Encendieron otras velas; de las viejas sólo quedaban los cabos. ¿Tan deprisa pasaba la noche? Pronto amanecería, muy pronto; el día rompe temprano en junio. Su mirada tropezó con la de uno de los guardianes, aun cuando el otro trató de evitarla. Hizo un esfuerzo por sonreír, y al punto se dio cuenta de que su sonrisa era desproporcionada y artificial. Rechinó la puerta por fuera. ¡No vendrían ya a por él! En efecto, sonaron las barras, se abrió la puerta y entró el edecán. Hornblower trató de levantarse, y comprobó con horror que las piernas se negaban a sostenerle. Hizo un nuevo esfuerzo por ponerse en pie, pero inútilmente. Tendría que permanecer sentado, y dejar que le arrastrasen fuera, como a un cobarde. Con trabajo levantó la barbilla y miró al edecán, tratando de evitar que su mirada fuese fija y vidriosa, como temía que pareciera.

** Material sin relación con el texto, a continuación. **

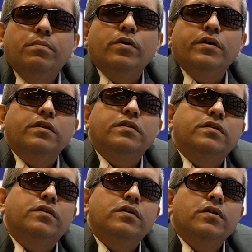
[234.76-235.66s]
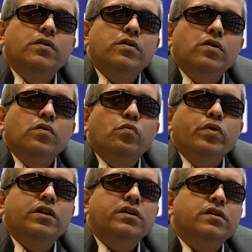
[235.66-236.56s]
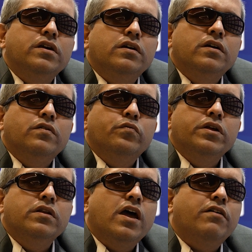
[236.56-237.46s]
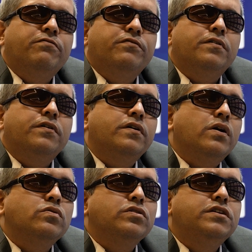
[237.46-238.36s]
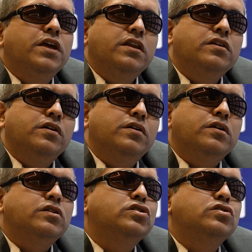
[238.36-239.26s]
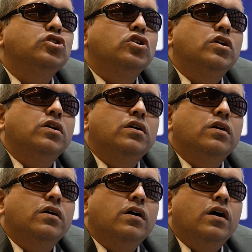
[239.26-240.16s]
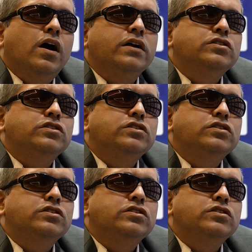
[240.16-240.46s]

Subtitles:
point when after around 10 years, I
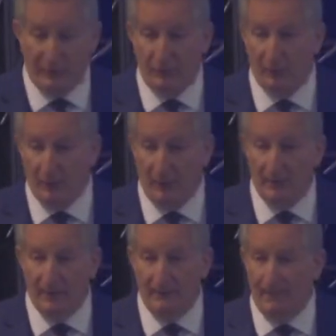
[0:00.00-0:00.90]

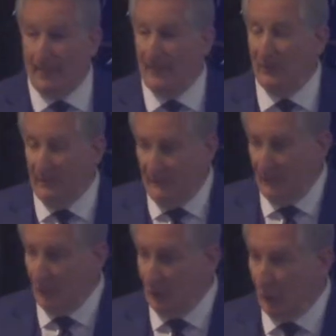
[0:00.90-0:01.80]
store, you
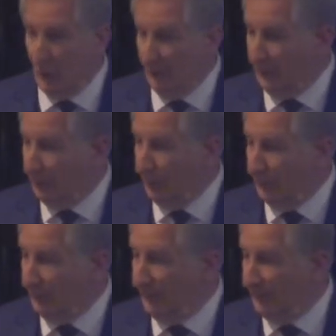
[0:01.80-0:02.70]
fill your cart with
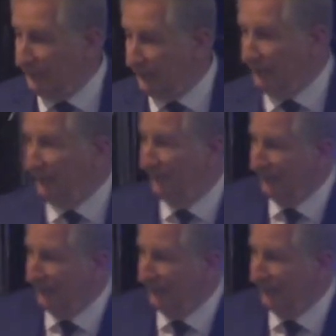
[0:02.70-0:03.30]
groceries,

—No hay ejecución —dijo el edecán.
Hornblower le miró; trató de hablar, pero de su boca abierta no salió el menor sonido. Y el edecán ponía visible empeño en sonreír… como si pretendiera congraciarse con él.
—Hay noticias de Bélgica —explicó—. El emperador ha sido derrotado en una gran batalla, junto a un lugar llamado Waterloo. Wellington y Blucher han pasado la frontera y avanzan hacia París. El emperador ha llegado ya, y el Senado le ha exigido que abdique otra vez.
Hornblower sentía que le palpitaba el corazón tan fuerte que aún no le era posible articular palabra.
—Su excelencia el general —continuó el edecán— ha decidido que en este caso las ejecuciones no se efectuarán esta mañana.
Al fin Hornblower pudo hablar.
—No insistiré en ello —dijo.
El edecán siguió diciendo algo sobre la restauración de su majestad cristianísima; pero Hornblower no le escuchaba. Sólo pensaba en Richard… y en Bárbara.